The Collectors

Legitimately a series about people’s stuff.

This idea occurred to me years ago, but at the time I didn’t have the means for execution (so, basically any shoot I come up with ever.) I don’t know why, but this summer I decided I wasn’t putting it off anymore, and I was going to do this series at last.

And I adore it to pieces.

I love seeing what people collect and why. It is so fascinating, the things people collect, and it goes beyond collecting erasers or rocks (which are great to collect, btw.) Some have big collections, some have small, some have strange collections and some have collections of things no one has ever heard of. It is fantastic.

But hey, look for yourself:

Me and my rubber duckies are so fabulous, even Ernie from Sesame Street is foaming at the mouth in a jealous rage.

I chose the set up carefully. I thought about photographing people in their homes with their collections, but I just had a gut feeling that wouldn’t yield the results I wanted. Putting people on a white background felt organic to me– the sitter would be isolated, with no distractions, with their objects. The viewer can only focus on them and their collection, which is spectacular, to draw conclusions and shatter expectations. I asked my sitters to relax their face and not smile, something I learned from working with Jochen Gertz and his project, The Gift.

Also I didn’t want these to look like senior portraits. #bye

With a neutral expression, the focus is on what I intended: the individual and their relationship with objects.

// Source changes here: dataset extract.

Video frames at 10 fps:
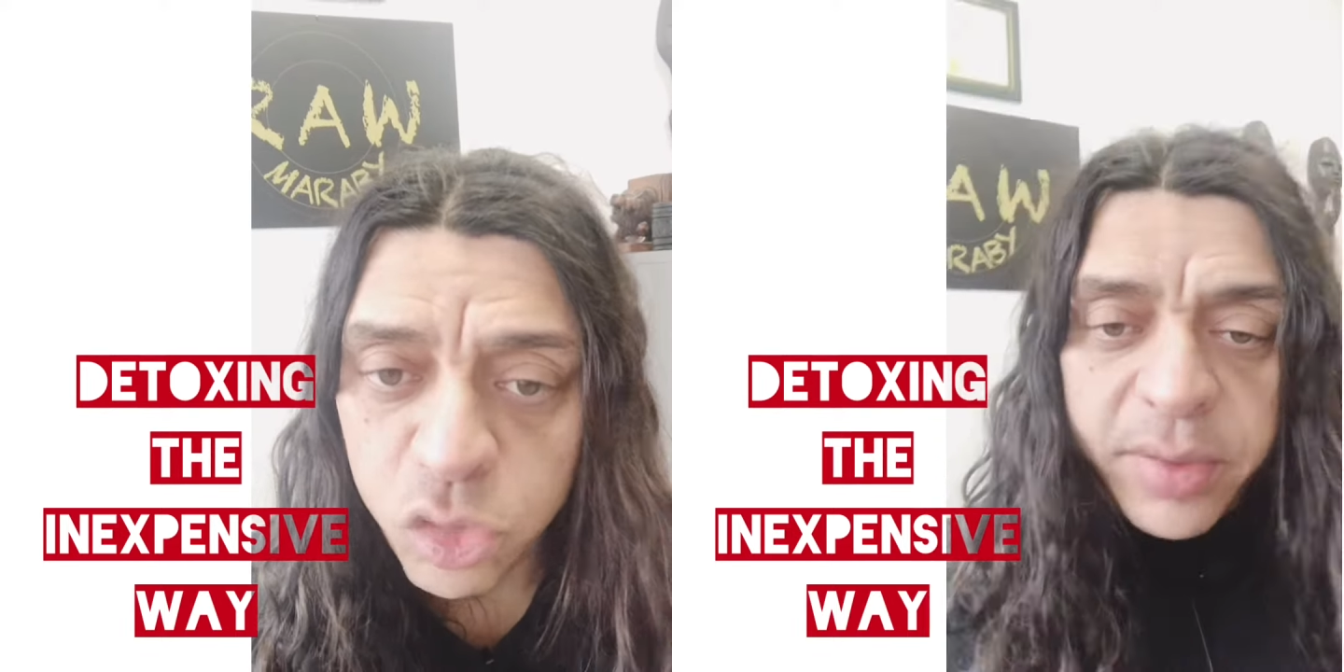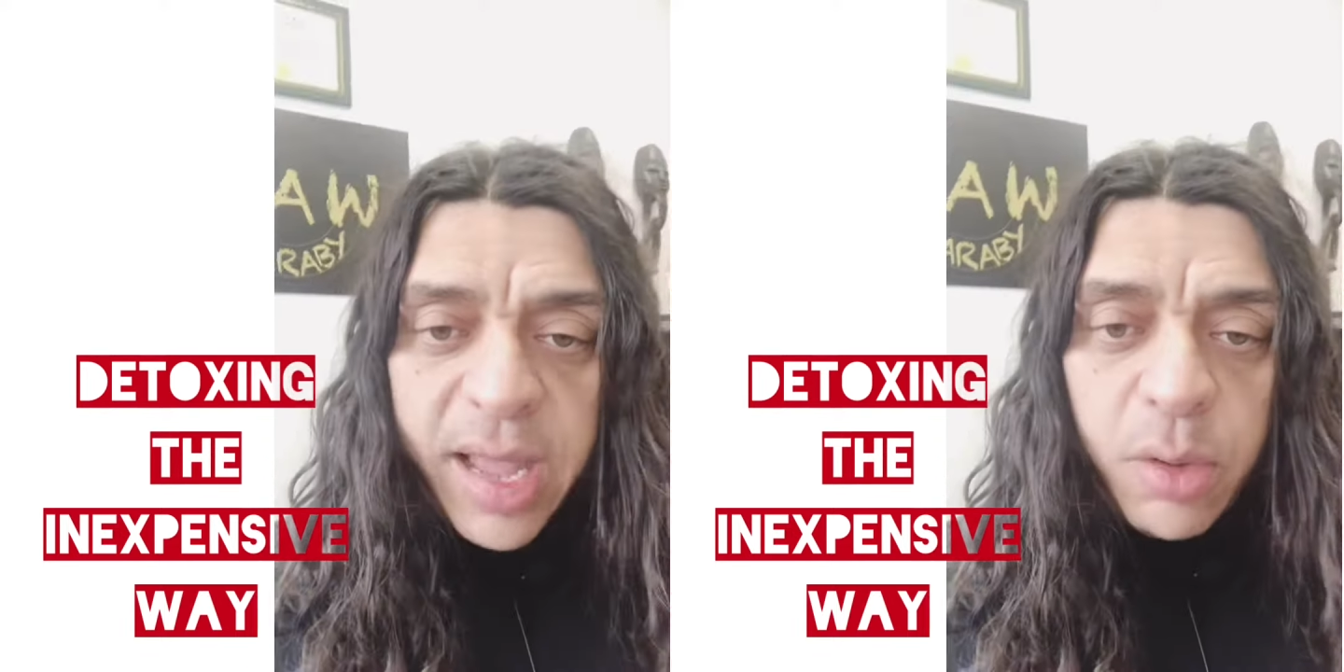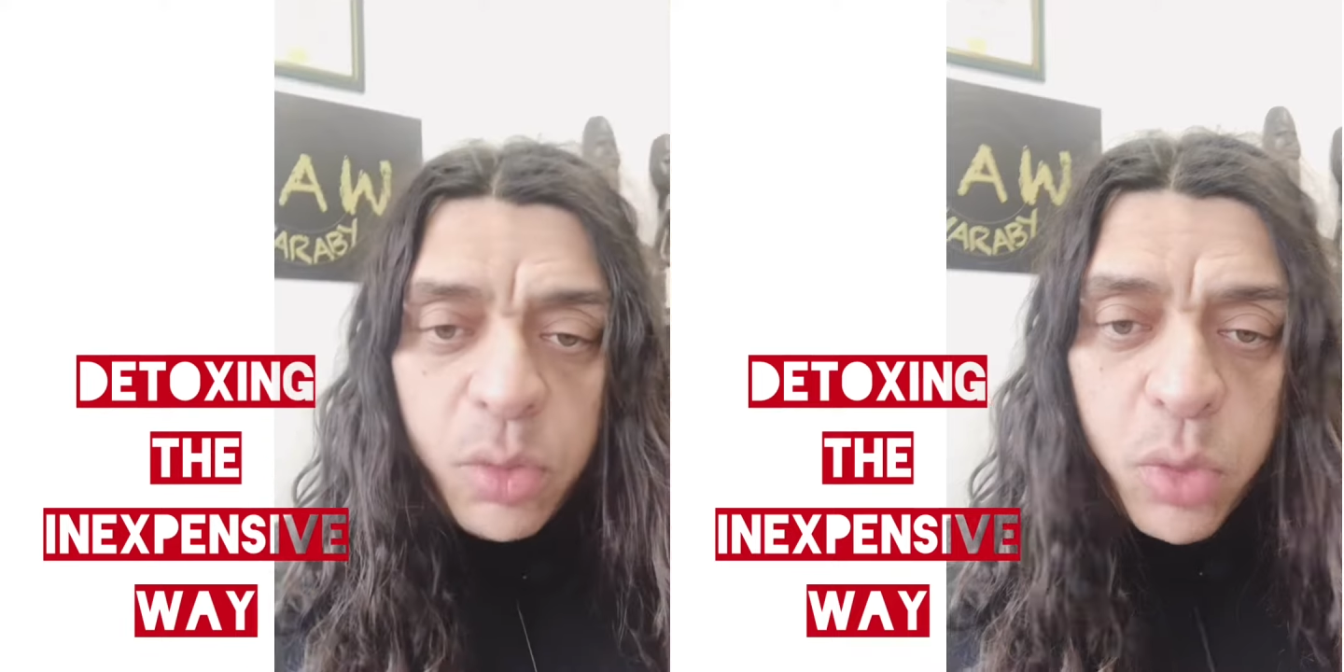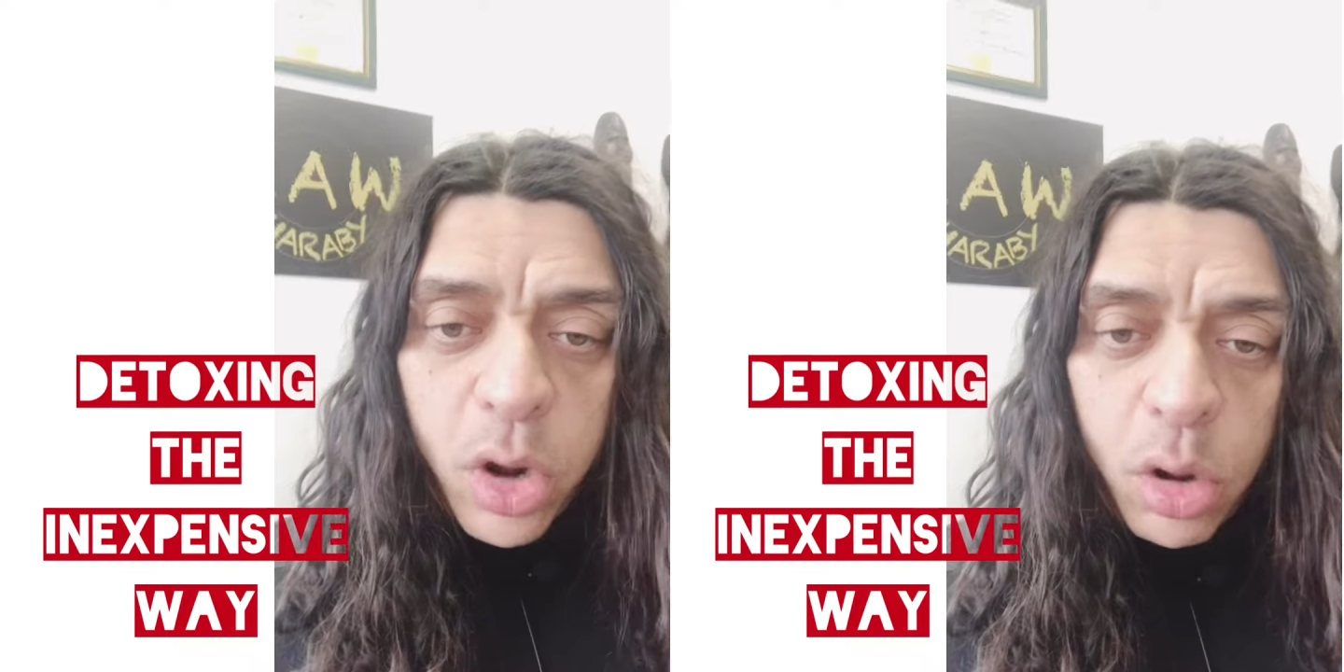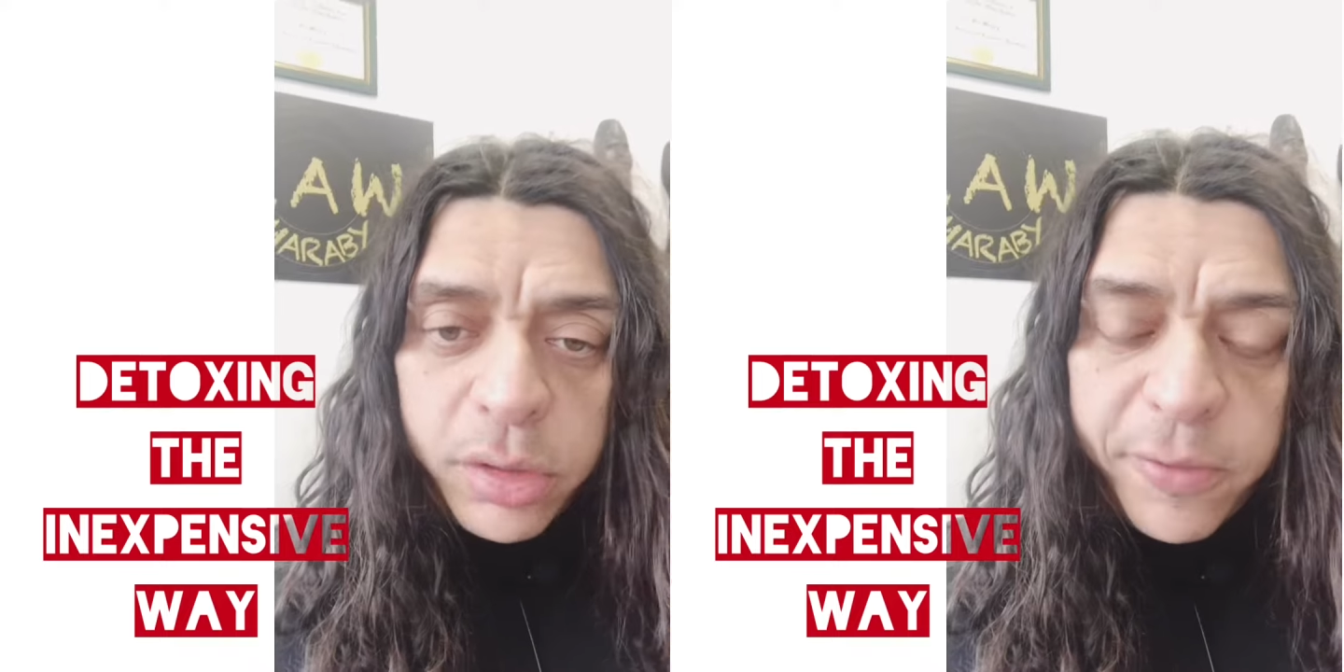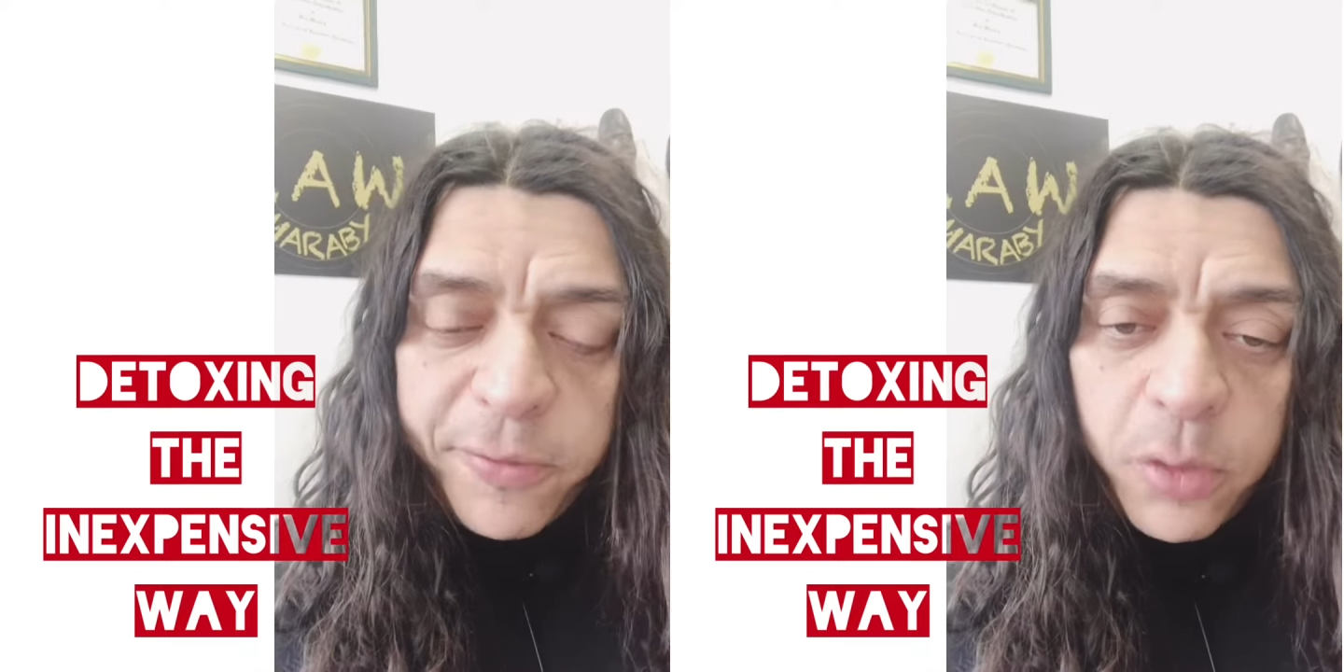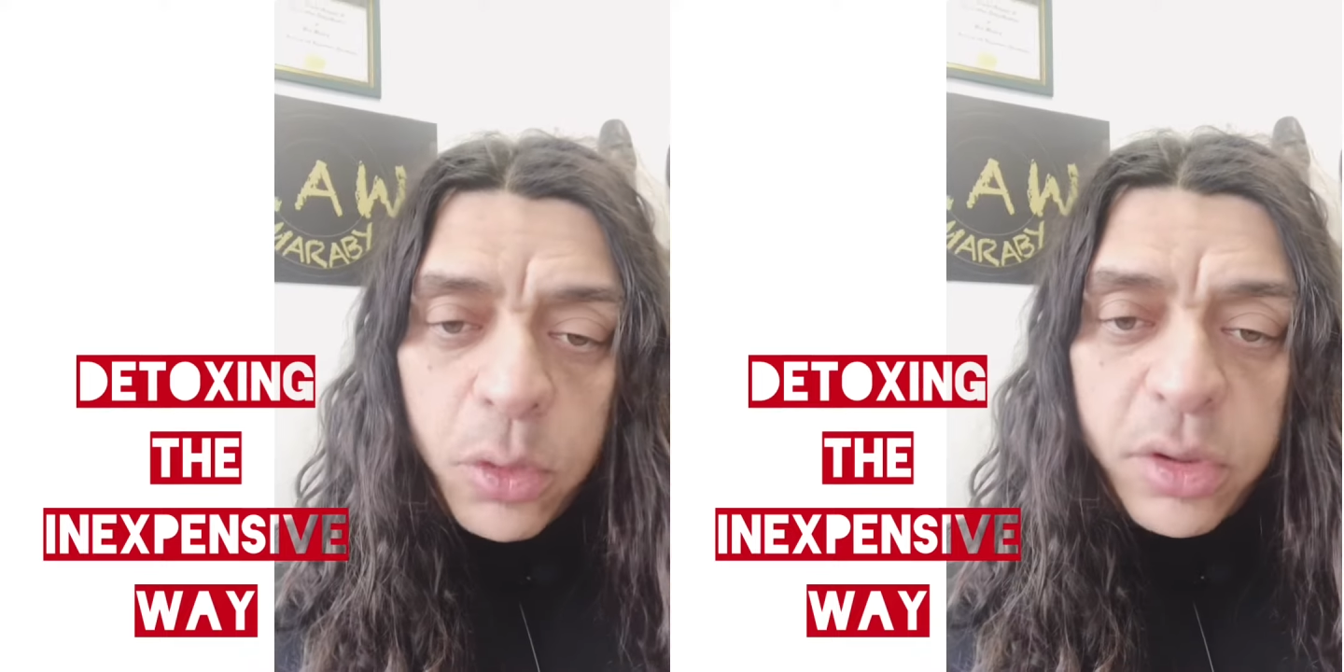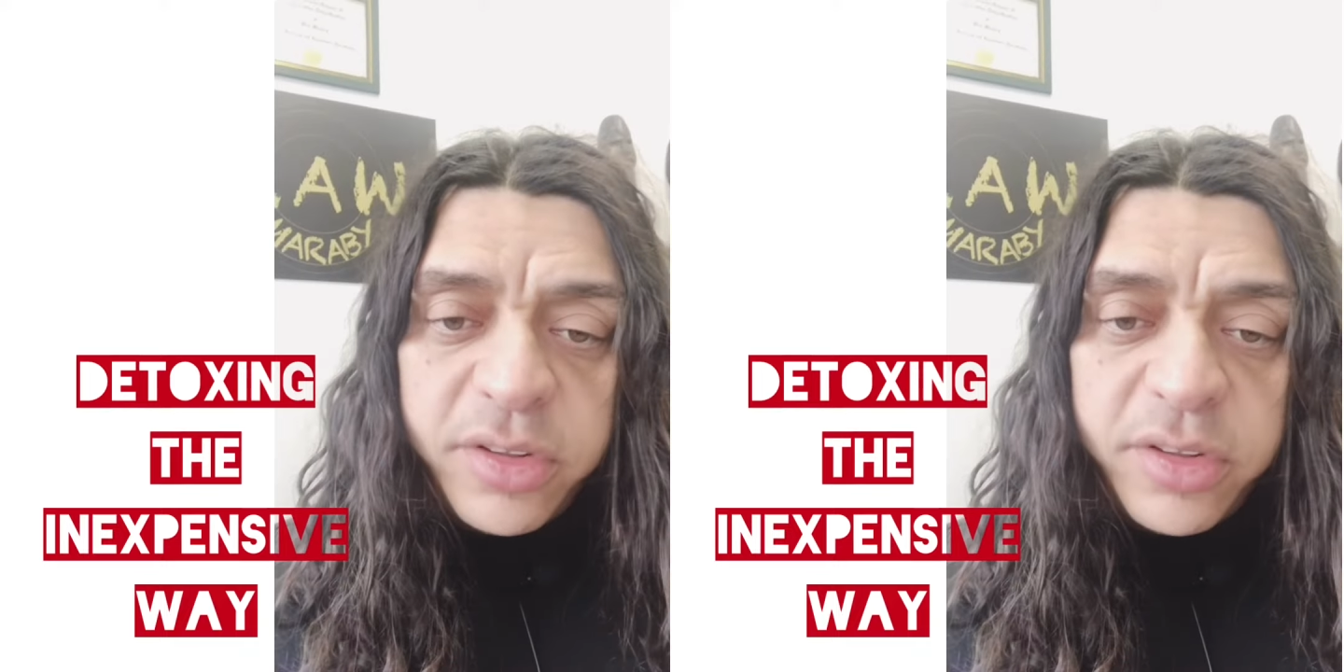I would work on the four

So, yeah! These are the first 9 images, and I’m not planning on stopping anytime soon. I have even more of these to edit currently, but I wanted to give you guys a little background on this project.

Do you collect anything?

Happy Shooting!

Home Sweet Home: Senior BFA Solo Exhibition (plus some cheese)

The past 5 years of my undergraduate career boiled down to this one week.

I had been looking forward to it since Spring 2011. I had envisioned my senior show to be amazing, over the top, and the best I could make it. I’m so relieved to write that I was not disappointed.

First and foremost, before I swamp all of you with photos of the installation, there are a lot of people in my life I need to thank.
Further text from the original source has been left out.